More Canvey Island war time memories:

118 The Parkway

Either we didn’t know about them or perhaps there were no regulations as to what age kids could be left to fend for themselves during W.W.11. My sister and I were both under the age of 13 during the war. Due to financial difficulties  with the Army pay system, (my father was overseas with the army) my mother had started working at the shipyard in Benfleet and would leave home before we had to go to school each morning. Our breakfast often consisted of Porridge, or a mixture of powdered egg yolks and dried milk. (from Canada I believe) mixed with water and fried, to produce an awful but tasty “omelette”!!!

We had to wash and get dressed and walk the 2 miles or so to school on Long Road. Sometimes there were air raids and as long as we were more than halfway to school we were to run and get to the air raid shelters there.

On “truant” days, or holidays our little gang of friends from the Parkway and The Driveway area would mostly meet at our house where there was no adult to worry about!!  We would lark around, jumping on the furniture and doing all kinds of “kid stuff” which often included trying to cook up things to eat. Then we discovered the Loft!! and it soon became a type of gang hide-out. By scrounging some rough boards to place over the ceiling joists we could sit up there and somehow it felt “safe”. I remember we managed to poke a hole through the front wall and could look out on the Parkway as well as getting some natural light in our little den.

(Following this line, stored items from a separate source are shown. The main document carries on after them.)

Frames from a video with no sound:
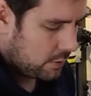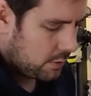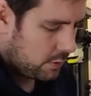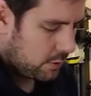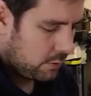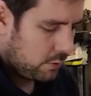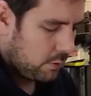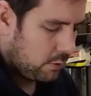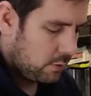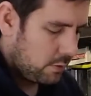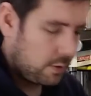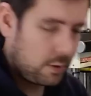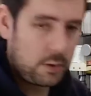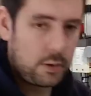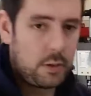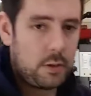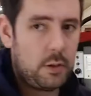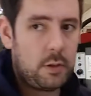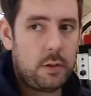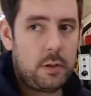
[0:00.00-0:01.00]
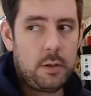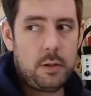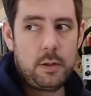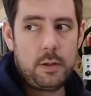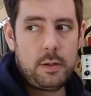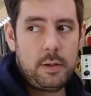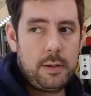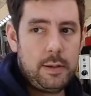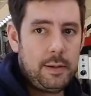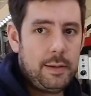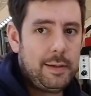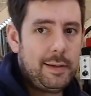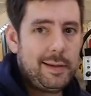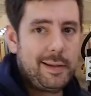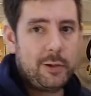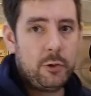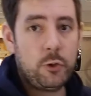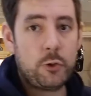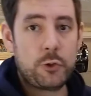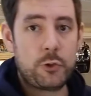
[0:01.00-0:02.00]
So
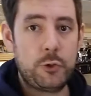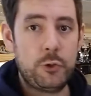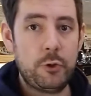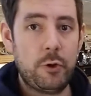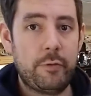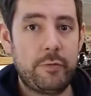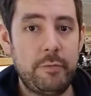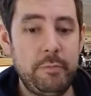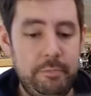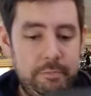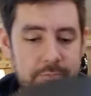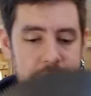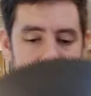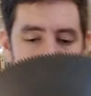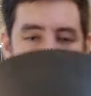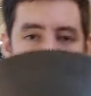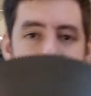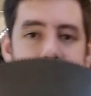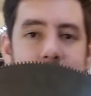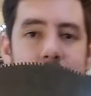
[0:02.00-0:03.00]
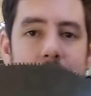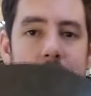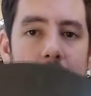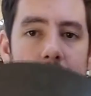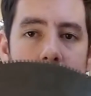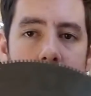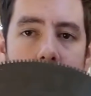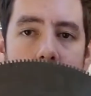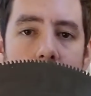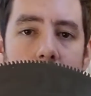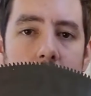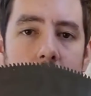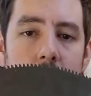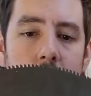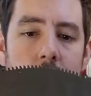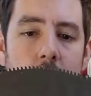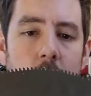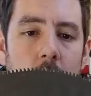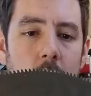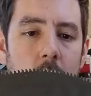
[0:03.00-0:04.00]
I got two of them,
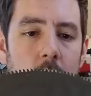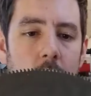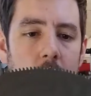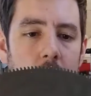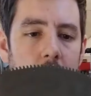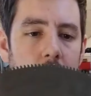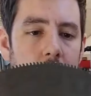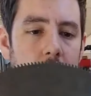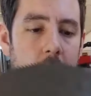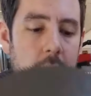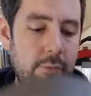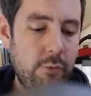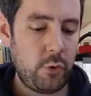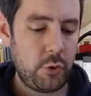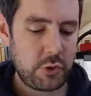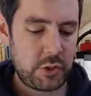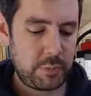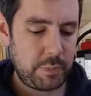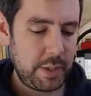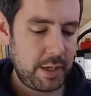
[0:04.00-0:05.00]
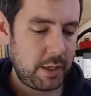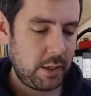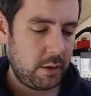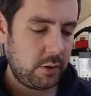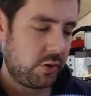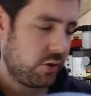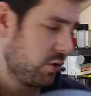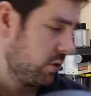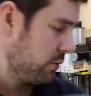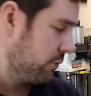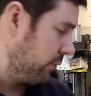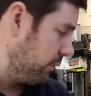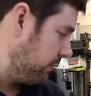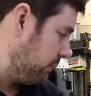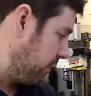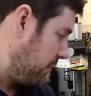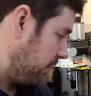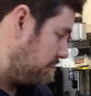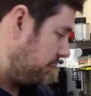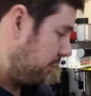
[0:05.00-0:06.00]
so that I've got a spare just
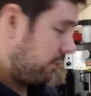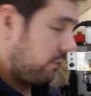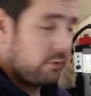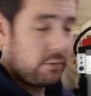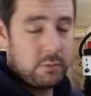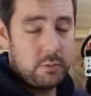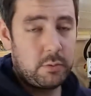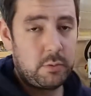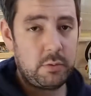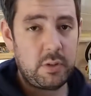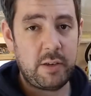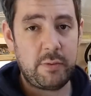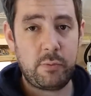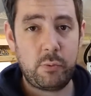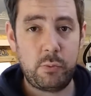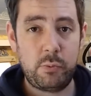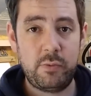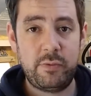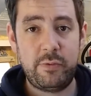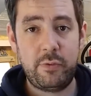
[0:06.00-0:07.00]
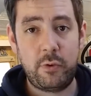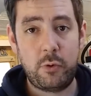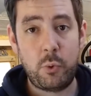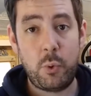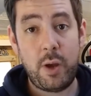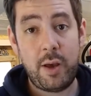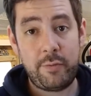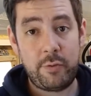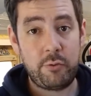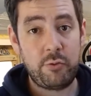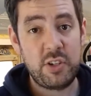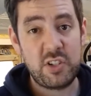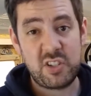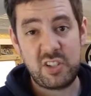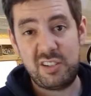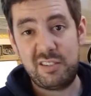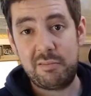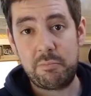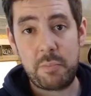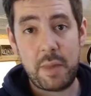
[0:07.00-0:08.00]
for if for whatever
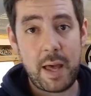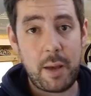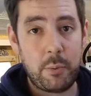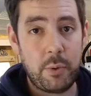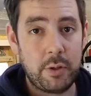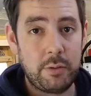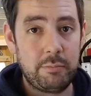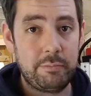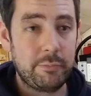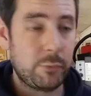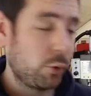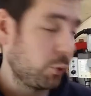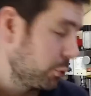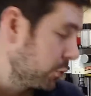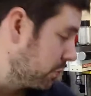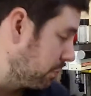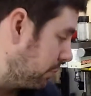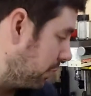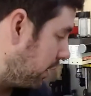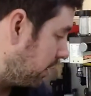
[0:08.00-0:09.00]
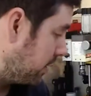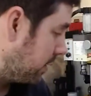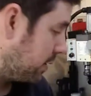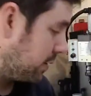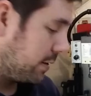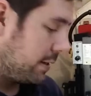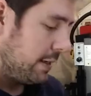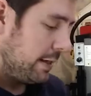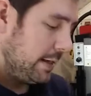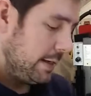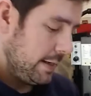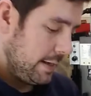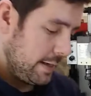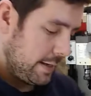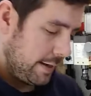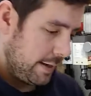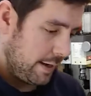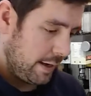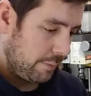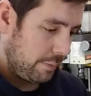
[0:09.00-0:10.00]
reason that one goes blunt,
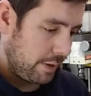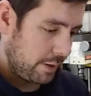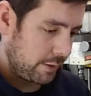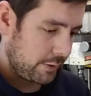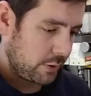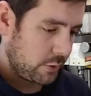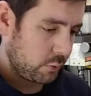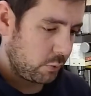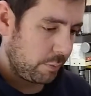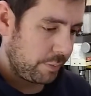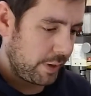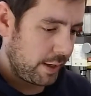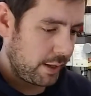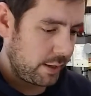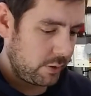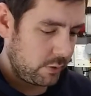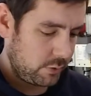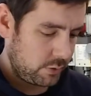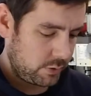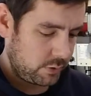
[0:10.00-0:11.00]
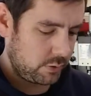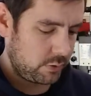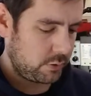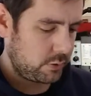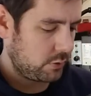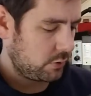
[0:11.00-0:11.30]
I can swap it out.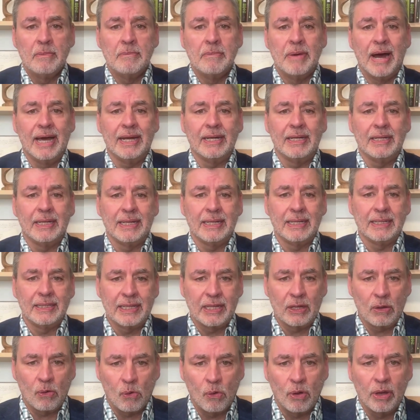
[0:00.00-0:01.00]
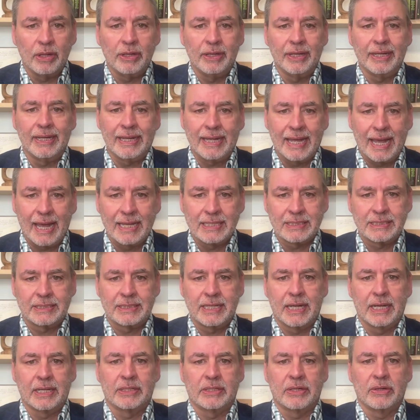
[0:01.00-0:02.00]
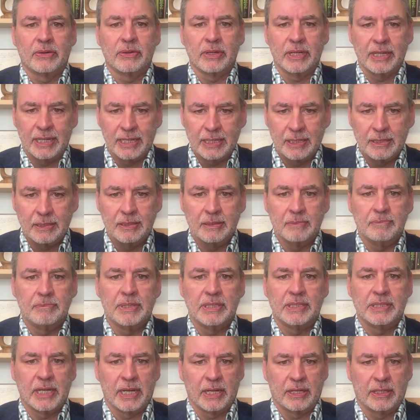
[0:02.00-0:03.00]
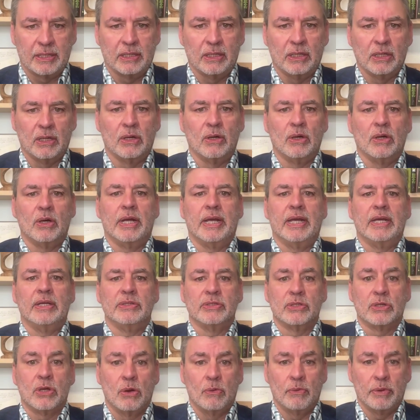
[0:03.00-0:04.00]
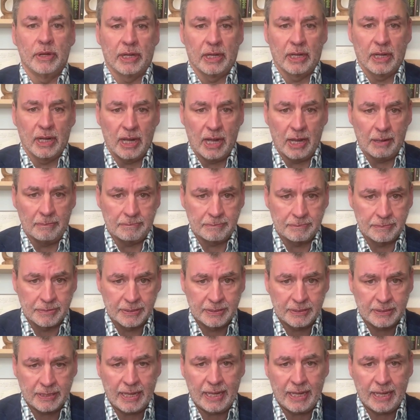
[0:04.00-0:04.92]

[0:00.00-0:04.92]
but the oil and gas sector in particular is going up.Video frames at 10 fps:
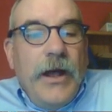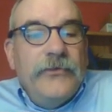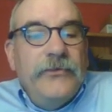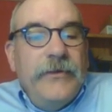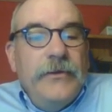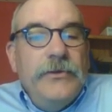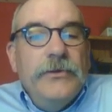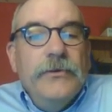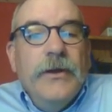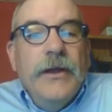I'll send
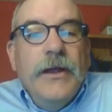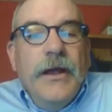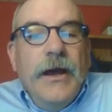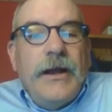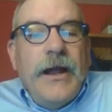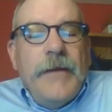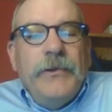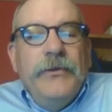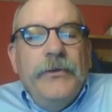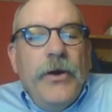you a
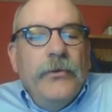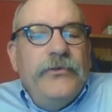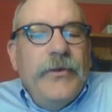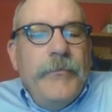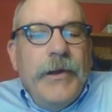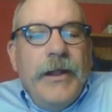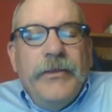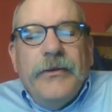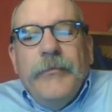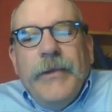couple notes a
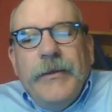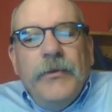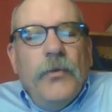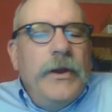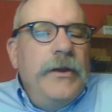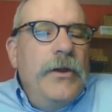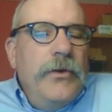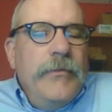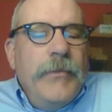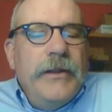month or maybe one
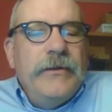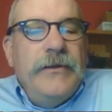note a monthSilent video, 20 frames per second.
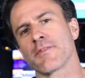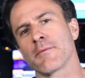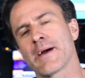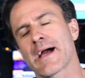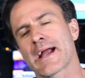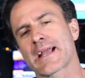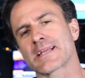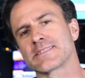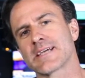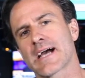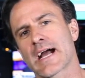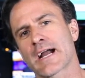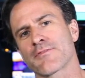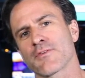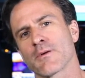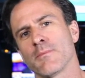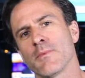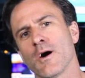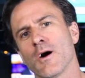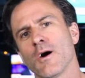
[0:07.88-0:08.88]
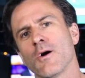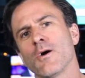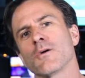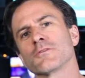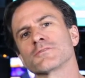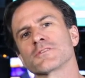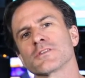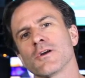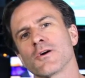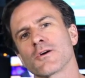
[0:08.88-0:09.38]
the Mac Attack from
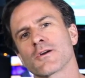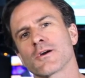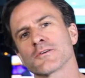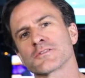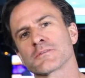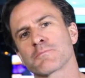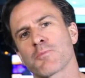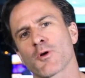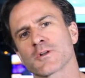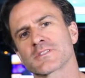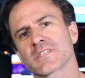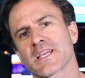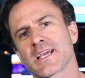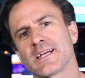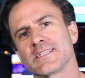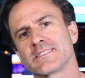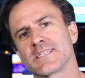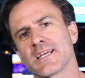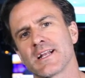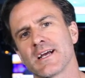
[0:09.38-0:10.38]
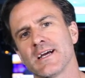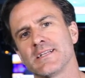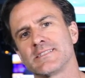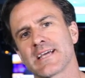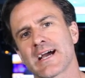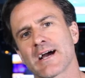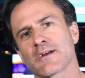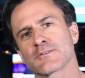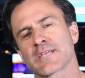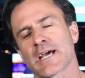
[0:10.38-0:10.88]
Ojos Locos Sports Cantina in
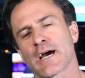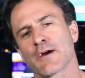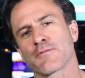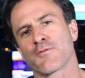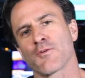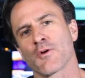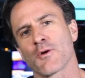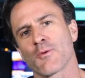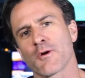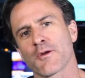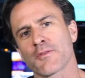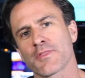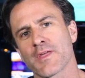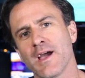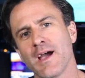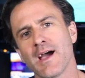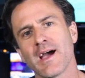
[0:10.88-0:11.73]
downtown Fort Worth.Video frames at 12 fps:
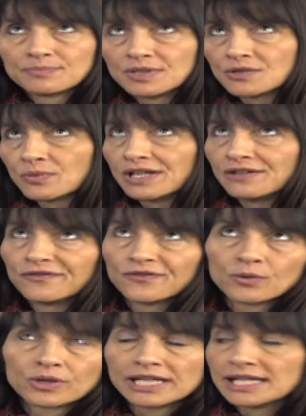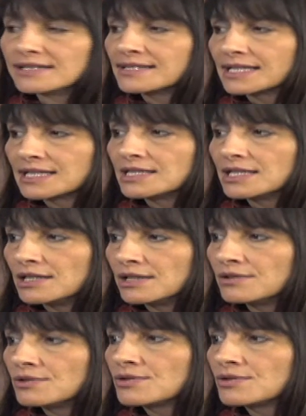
between 40 and 60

All of the fun and games had to end well before it was time for our mother to come home from work as my sister and I had to have a good coal fire going in the living room and try to have something ready to eat when she arrived. Kindling for the fire often included pieces of the fence between the houses!!! but that’s the way things were in those difficult times.

Comments about this page

  • Do you know what the air-raid shelters were like/where they were on the Island, I suppose that’s something I’ve overlooked but could be interesting!

    By Liam Heatherson (04/03/2012)
  • Hi Liam, Quite a few of the houses and bungalows on Canvey would have had Anderson shelters (see Wikipedia) and I believe a good few of these were of the half-buried variety, not a great idea on the Island due to the high water table(they must have flooded frequently). A number still existed in the 60s and I seem to remember they were set in a concrete surround, probably as a protection against the latter as bomb blast. No doubt Gerry can give you more details of the school shelters. By coincidence the first 5 yrs of my life, until 1947, were spent at 21 The Driveway, and one of my earliest memories was sitting under the kitchen table, with the cat, whilst Dad went outside to listen if the Doodlebug engine stopped, I don’t remember an outside shelter there.

    By Graham Stevens (04/03/2012)
  • Hi Liam: Strictly from the memory of a wartime school boy on Canvey there were just two types of air raid shelters that would have concerned my sister and I. One would be the Anderson shelter which sat right outside the back door at 118 The Parkway, and the ones at Long road school and which were built around the playing field as, I remember. The Anderson shelters were in many back gardens I’m sure, however, as they were half below ground and half above and, due to the high water table on canvey at all times, they had to have a small automatic pump which was supposed to start up when it’s switch detected water.!!!! Ours never did work properly.!! I cannot re-call having been able to use it too often, if ever. The shelters at school were above ground, concrete and brick, and always smelled awful. They were set up as rough classrooms, there were desks and chairs and a blackboard on one of the walls. The lighting was very poor and some air raids were very long between siren and all-clear, a tough place to try to learn anything what with the anti aircraft guns and many other scary sounds. I believe they were left up for a while after the war and we played games in them. Somehow, the wartime Canvey kids got through it o.k. Thanks for your comment. Gerald (Rad) Hudson

    By Gerald Hudson (04/03/2012)
  • Graham, don’t we have a picture on the site of a shelter? I seem to remember one with a lady standing at the doorway. But where is it emmmm!

    By Janet Penn (05/03/2012)
  • Found the picture which you might find interesting Liam It shows a lady at the entrance to a shelter in their garden. There is also a cartoon picture of an Anderson shelter on one of Geralds pages.

    By Janet Penn (05/03/2012)
  • I’ve always wondered why people felt safer in those shelters, with the tin roofs, rather than inside their house. If a bomb was to hit the shelter or the house you wouldn’t stand a chance. Also, those gas masks everyone had to use including children, the filter you breathed through was made of asbestos, apparently.

    By George Smith (05/03/2012)
  • I suppose. Thanks for all the information – an interesting part of Canvey revealed. I’ve been interested in the pillboxes and army camps for a while, but never thought about the air raid shelters!